Sophia Al-Maria
Sophia Al-Maria (1983) studied comparative literature at the American University in Cairo, and aural and visual cultures at Goldsmiths, University of London. Her work spans many disciplines including drawing, film and screenwriting for TV. Her cinematic videos explore postcolonial identity, imperialism, and counter-histories weaving together music, literature, oral history, film and dance. Her fractured, nonlinear works are often cast against a science fiction backdrop and explore the revision of history, the isolation of individuals through technology, and the corrosive elements of consumerism and industry. Recent solo exhibitions include Julia Stoschek Collection, (Düsseldorf, 2020), Tate Britain, (London, 2019–20) and Whitney Museum of American Art, (New York, 2016). In 2018, she was the Writer-In-Residence at Whitechapel Gallery, London and she has a forthcoming Garage Museum of Contemporary Art, (Moscow, 2021).

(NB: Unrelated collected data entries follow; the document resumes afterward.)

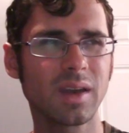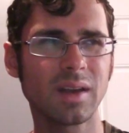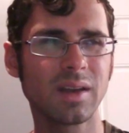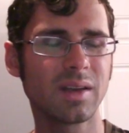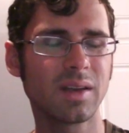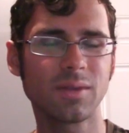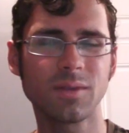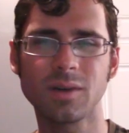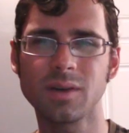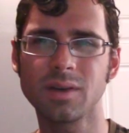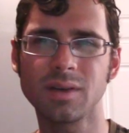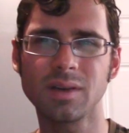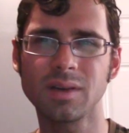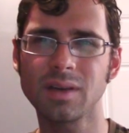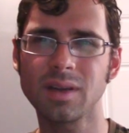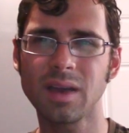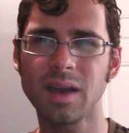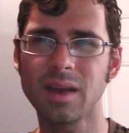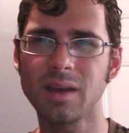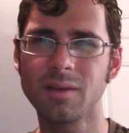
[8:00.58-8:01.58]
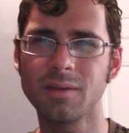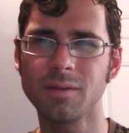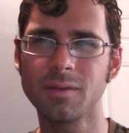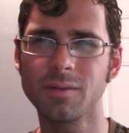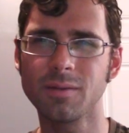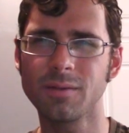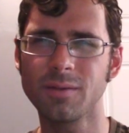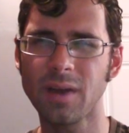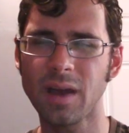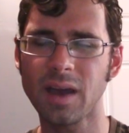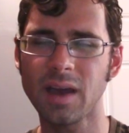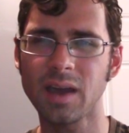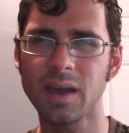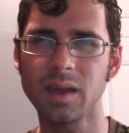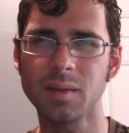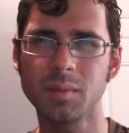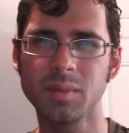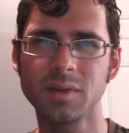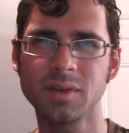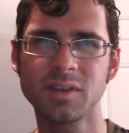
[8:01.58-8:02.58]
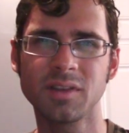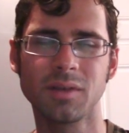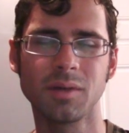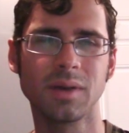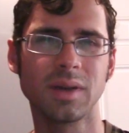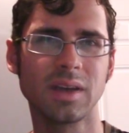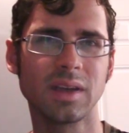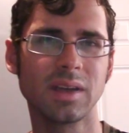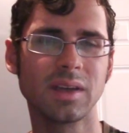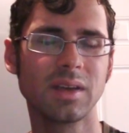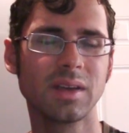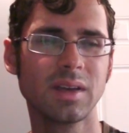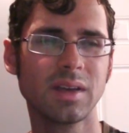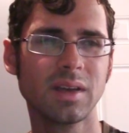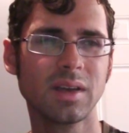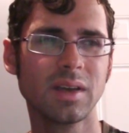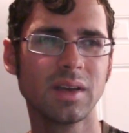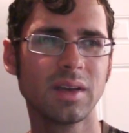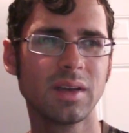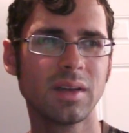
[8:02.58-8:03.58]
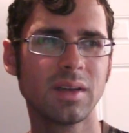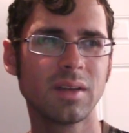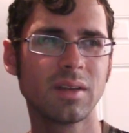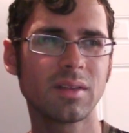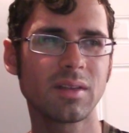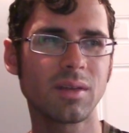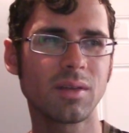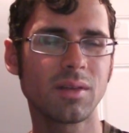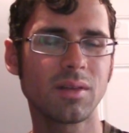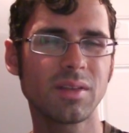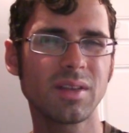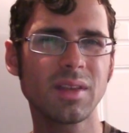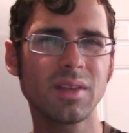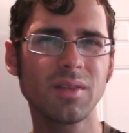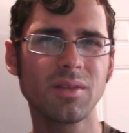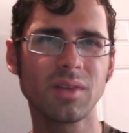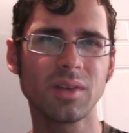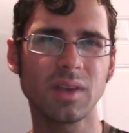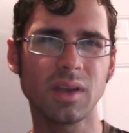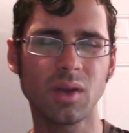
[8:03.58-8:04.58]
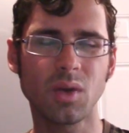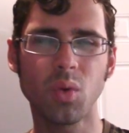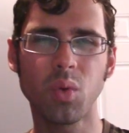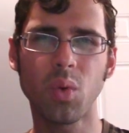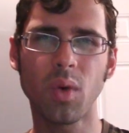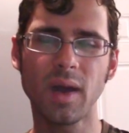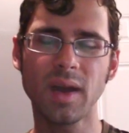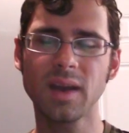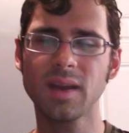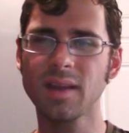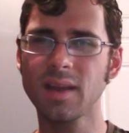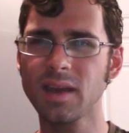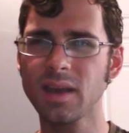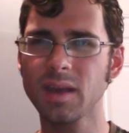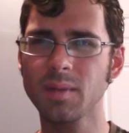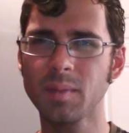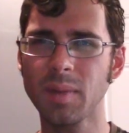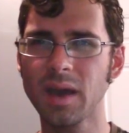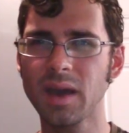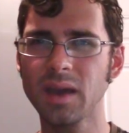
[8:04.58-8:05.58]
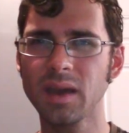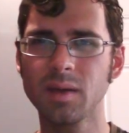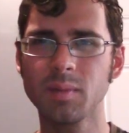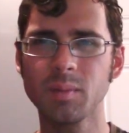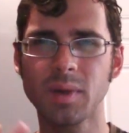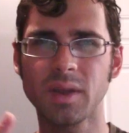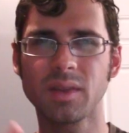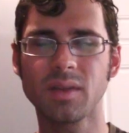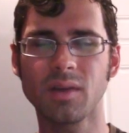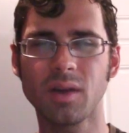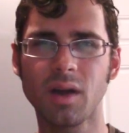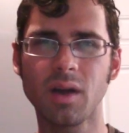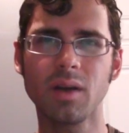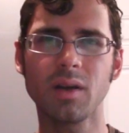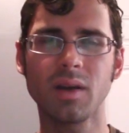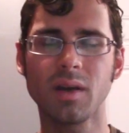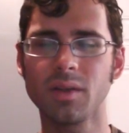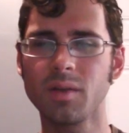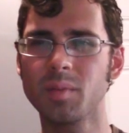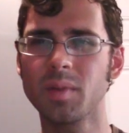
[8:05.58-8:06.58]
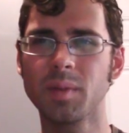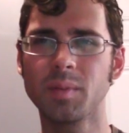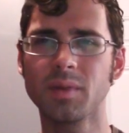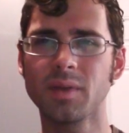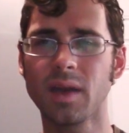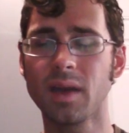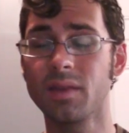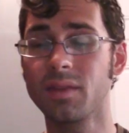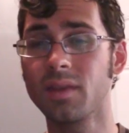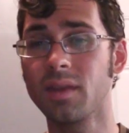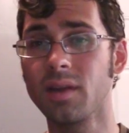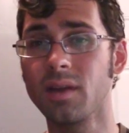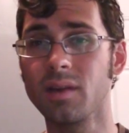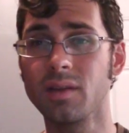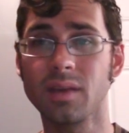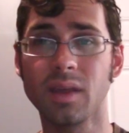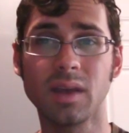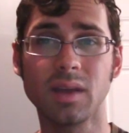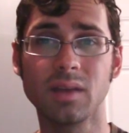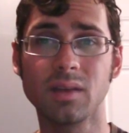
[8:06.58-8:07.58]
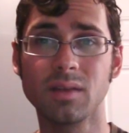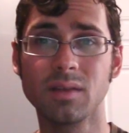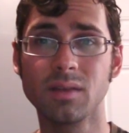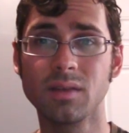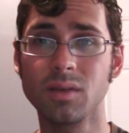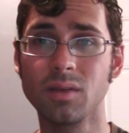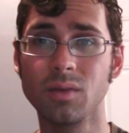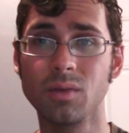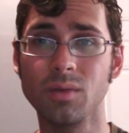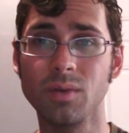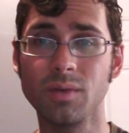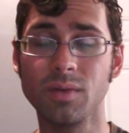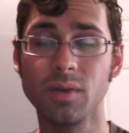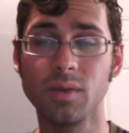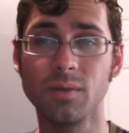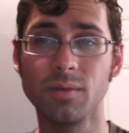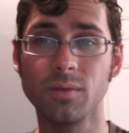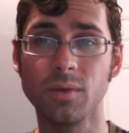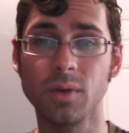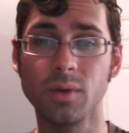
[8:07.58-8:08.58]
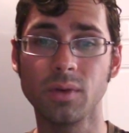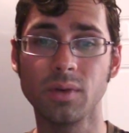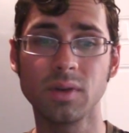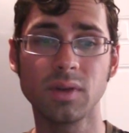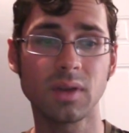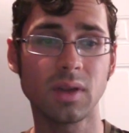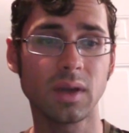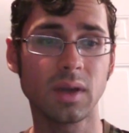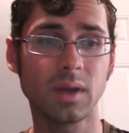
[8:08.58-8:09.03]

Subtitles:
got a different kind of vibe to it. So there's nothing really quite like mine, but there are other people out there that do review fruit.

Al-Maria was BFMAF’s 2018 Artist in Profile and included the world premiere of her film The Magical State as well as a wide-ranging selection of her moving image work.
Rajee Samarasinghe’s body of work tackles contemporary sociopolitical conditions in Sri Lanka through the scope of his own identity and the deconstruction of ethnographic practices. BFMAF 2021 presents a series of Samarasinghe’s 12 short films shot over a decade—an archive of images navigating the terrain of migration, memory, and impermanence.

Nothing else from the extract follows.